Supplied data
= = = = =

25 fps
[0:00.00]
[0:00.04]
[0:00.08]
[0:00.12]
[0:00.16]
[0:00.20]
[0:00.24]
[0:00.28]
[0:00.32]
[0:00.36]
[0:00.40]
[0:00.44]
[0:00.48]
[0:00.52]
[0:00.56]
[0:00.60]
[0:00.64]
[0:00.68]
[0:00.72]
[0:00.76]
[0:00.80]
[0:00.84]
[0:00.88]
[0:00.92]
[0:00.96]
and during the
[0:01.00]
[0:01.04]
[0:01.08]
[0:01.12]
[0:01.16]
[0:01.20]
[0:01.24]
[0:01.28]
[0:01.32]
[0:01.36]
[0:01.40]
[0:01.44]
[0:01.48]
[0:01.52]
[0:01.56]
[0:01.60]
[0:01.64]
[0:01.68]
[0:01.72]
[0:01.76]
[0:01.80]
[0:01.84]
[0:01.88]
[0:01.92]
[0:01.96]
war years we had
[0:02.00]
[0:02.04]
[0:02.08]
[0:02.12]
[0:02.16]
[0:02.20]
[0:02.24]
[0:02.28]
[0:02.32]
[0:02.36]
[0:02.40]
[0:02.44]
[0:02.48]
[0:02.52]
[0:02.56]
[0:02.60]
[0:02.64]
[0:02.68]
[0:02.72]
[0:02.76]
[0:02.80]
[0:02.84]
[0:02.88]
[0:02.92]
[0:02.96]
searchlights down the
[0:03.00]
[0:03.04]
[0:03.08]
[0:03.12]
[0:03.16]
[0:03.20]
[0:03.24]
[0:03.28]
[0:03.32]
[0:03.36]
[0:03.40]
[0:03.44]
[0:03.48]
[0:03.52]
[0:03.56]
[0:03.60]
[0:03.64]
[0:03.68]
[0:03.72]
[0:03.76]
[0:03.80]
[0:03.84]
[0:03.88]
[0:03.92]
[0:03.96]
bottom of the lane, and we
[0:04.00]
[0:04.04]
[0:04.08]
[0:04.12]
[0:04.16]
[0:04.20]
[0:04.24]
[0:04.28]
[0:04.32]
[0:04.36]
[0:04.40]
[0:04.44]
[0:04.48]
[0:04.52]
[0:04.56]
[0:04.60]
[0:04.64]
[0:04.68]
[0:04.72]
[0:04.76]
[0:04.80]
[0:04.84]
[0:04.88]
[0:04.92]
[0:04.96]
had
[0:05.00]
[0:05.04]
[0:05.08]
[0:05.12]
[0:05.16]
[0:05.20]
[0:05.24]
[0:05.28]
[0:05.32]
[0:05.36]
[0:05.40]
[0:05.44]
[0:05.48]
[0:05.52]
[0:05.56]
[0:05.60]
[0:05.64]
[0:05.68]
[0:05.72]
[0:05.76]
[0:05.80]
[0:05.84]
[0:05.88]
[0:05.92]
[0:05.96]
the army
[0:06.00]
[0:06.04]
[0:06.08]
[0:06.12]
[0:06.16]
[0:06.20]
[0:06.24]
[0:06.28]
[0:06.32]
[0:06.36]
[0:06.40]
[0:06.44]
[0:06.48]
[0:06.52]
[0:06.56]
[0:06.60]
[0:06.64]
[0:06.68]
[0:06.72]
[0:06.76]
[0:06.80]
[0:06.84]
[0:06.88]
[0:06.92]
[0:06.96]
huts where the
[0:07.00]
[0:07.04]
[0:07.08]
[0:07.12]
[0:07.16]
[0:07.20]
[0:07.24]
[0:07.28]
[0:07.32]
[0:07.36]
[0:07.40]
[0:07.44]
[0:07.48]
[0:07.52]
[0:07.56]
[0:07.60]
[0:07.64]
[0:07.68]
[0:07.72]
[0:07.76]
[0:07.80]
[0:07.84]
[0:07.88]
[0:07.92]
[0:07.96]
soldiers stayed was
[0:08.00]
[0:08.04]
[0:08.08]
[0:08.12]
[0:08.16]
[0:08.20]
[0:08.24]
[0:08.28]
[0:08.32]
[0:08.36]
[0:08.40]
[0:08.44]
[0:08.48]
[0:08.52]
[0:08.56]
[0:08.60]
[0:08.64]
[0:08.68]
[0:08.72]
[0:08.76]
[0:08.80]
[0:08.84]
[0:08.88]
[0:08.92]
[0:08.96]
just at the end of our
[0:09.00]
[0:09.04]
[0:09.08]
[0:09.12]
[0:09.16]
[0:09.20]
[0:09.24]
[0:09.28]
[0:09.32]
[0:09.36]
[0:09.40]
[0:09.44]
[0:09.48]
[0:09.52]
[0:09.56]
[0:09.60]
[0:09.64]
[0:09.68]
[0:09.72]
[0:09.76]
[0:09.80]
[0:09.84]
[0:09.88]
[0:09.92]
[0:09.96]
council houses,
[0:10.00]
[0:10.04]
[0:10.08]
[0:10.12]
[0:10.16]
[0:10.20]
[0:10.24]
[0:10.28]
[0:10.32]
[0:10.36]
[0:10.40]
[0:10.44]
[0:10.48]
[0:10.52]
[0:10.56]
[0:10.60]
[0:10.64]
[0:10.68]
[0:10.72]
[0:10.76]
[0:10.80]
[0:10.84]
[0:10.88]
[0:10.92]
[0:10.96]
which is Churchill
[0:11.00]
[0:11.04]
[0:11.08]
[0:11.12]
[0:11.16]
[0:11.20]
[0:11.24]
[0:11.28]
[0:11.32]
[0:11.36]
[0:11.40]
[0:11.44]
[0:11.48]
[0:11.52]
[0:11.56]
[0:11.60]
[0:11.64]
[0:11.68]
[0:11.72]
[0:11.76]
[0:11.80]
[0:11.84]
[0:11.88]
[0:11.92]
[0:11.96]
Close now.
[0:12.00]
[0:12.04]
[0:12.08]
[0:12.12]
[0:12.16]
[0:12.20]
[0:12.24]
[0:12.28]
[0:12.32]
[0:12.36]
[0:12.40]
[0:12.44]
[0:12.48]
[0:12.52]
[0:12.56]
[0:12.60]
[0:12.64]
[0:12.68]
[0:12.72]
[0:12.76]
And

= = = = =

Task directions
Every entry above needs to be duplicated exactly.

Output of the exercise
25 fps
[0:00.00]
[0:00.04]
[0:00.08]
[0:00.12]
[0:00.16]
[0:00.20]
[0:00.24]
[0:00.28]
[0:00.32]
[0:00.36]
[0:00.40]
[0:00.44]
[0:00.48]
[0:00.52]
[0:00.56]
[0:00.60]
[0:00.64]
[0:00.68]
[0:00.72]
[0:00.76]
[0:00.80]
[0:00.84]
[0:00.88]
[0:00.92]
[0:00.96]
and during the
[0:01.00]
[0:01.04]
[0:01.08]
[0:01.12]
[0:01.16]
[0:01.20]
[0:01.24]
[0:01.28]
[0:01.32]
[0:01.36]
[0:01.40]
[0:01.44]
[0:01.48]
[0:01.52]
[0:01.56]
[0:01.60]
[0:01.64]
[0:01.68]
[0:01.72]
[0:01.76]
[0:01.80]
[0:01.84]
[0:01.88]
[0:01.92]
[0:01.96]
war years we had
[0:02.00]
[0:02.04]
[0:02.08]
[0:02.12]
[0:02.16]
[0:02.20]
[0:02.24]
[0:02.28]
[0:02.32]
[0:02.36]
[0:02.40]
[0:02.44]
[0:02.48]
[0:02.52]
[0:02.56]
[0:02.60]
[0:02.64]
[0:02.68]
[0:02.72]
[0:02.76]
[0:02.80]
[0:02.84]
[0:02.88]
[0:02.92]
[0:02.96]
searchlights down the
[0:03.00]
[0:03.04]
[0:03.08]
[0:03.12]
[0:03.16]
[0:03.20]
[0:03.24]
[0:03.28]
[0:03.32]
[0:03.36]
[0:03.40]
[0:03.44]
[0:03.48]
[0:03.52]
[0:03.56]
[0:03.60]
[0:03.64]
[0:03.68]
[0:03.72]
[0:03.76]
[0:03.80]
[0:03.84]
[0:03.88]
[0:03.92]
[0:03.96]
bottom of the lane, and we
[0:04.00]
[0:04.04]
[0:04.08]
[0:04.12]
[0:04.16]
[0:04.20]
[0:04.24]
[0:04.28]
[0:04.32]
[0:04.36]
[0:04.40]
[0:04.44]
[0:04.48]
[0:04.52]
[0:04.56]
[0:04.60]
[0:04.64]
[0:04.68]
[0:04.72]
[0:04.76]
[0:04.80]
[0:04.84]
[0:04.88]
[0:04.92]
[0:04.96]
had
[0:05.00]
[0:05.04]
[0:05.08]
[0:05.12]
[0:05.16]
[0:05.20]
[0:05.24]
[0:05.28]
[0:05.32]
[0:05.36]
[0:05.40]
[0:05.44]
[0:05.48]
[0:05.52]
[0:05.56]
[0:05.60]
[0:05.64]
[0:05.68]
[0:05.72]
[0:05.76]
[0:05.80]
[0:05.84]
[0:05.88]
[0:05.92]
[0:05.96]
the army
[0:06.00]
[0:06.04]
[0:06.08]
[0:06.12]
[0:06.16]
[0:06.20]
[0:06.24]
[0:06.28]
[0:06.32]
[0:06.36]
[0:06.40]
[0:06.44]
[0:06.48]
[0:06.52]
[0:06.56]
[0:06.60]
[0:06.64]
[0:06.68]
[0:06.72]
[0:06.76]
[0:06.80]
[0:06.84]
[0:06.88]
[0:06.92]
[0:06.96]
huts where the
[0:07.00]
[0:07.04]
[0:07.08]
[0:07.12]
[0:07.16]
[0:07.20]
[0:07.24]
[0:07.28]
[0:07.32]
[0:07.36]
[0:07.40]
[0:07.44]
[0:07.48]
[0:07.52]
[0:07.56]
[0:07.60]
[0:07.64]
[0:07.68]
[0:07.72]
[0:07.76]
[0:07.80]
[0:07.84]
[0:07.88]
[0:07.92]
[0:07.96]
soldiers stayed was
[0:08.00]
[0:08.04]
[0:08.08]
[0:08.12]
[0:08.16]
[0:08.20]
[0:08.24]
[0:08.28]
[0:08.32]
[0:08.36]
[0:08.40]
[0:08.44]
[0:08.48]
[0:08.52]
[0:08.56]
[0:08.60]
[0:08.64]
[0:08.68]
[0:08.72]
[0:08.76]
[0:08.80]
[0:08.84]
[0:08.88]
[0:08.92]
[0:08.96]
just at the end of our
[0:09.00]
[0:09.04]
[0:09.08]
[0:09.12]
[0:09.16]
[0:09.20]
[0:09.24]
[0:09.28]
[0:09.32]
[0:09.36]
[0:09.40]
[0:09.44]
[0:09.48]
[0:09.52]
[0:09.56]
[0:09.60]
[0:09.64]
[0:09.68]
[0:09.72]
[0:09.76]
[0:09.80]
[0:09.84]
[0:09.88]
[0:09.92]
[0:09.96]
council houses,
[0:10.00]
[0:10.04]
[0:10.08]
[0:10.12]
[0:10.16]
[0:10.20]
[0:10.24]
[0:10.28]
[0:10.32]
[0:10.36]
[0:10.40]
[0:10.44]
[0:10.48]
[0:10.52]
[0:10.56]
[0:10.60]
[0:10.64]
[0:10.68]
[0:10.72]
[0:10.76]
[0:10.80]
[0:10.84]
[0:10.88]
[0:10.92]
[0:10.96]
which is Churchill
[0:11.00]
[0:11.04]
[0:11.08]
[0:11.12]
[0:11.16]
[0:11.20]
[0:11.24]
[0:11.28]
[0:11.32]
[0:11.36]
[0:11.40]
[0:11.44]
[0:11.48]
[0:11.52]
[0:11.56]
[0:11.60]
[0:11.64]
[0:11.68]
[0:11.72]
[0:11.76]
[0:11.80]
[0:11.84]
[0:11.88]
[0:11.92]
[0:11.96]
Close now.
[0:12.00]
[0:12.04]
[0:12.08]
[0:12.12]
[0:12.16]
[0:12.20]
[0:12.24]
[0:12.28]
[0:12.32]
[0:12.36]
[0:12.40]
[0:12.44]
[0:12.48]
[0:12.52]
[0:12.56]
[0:12.60]
[0:12.64]
[0:12.68]
[0:12.72]
[0:12.76]
And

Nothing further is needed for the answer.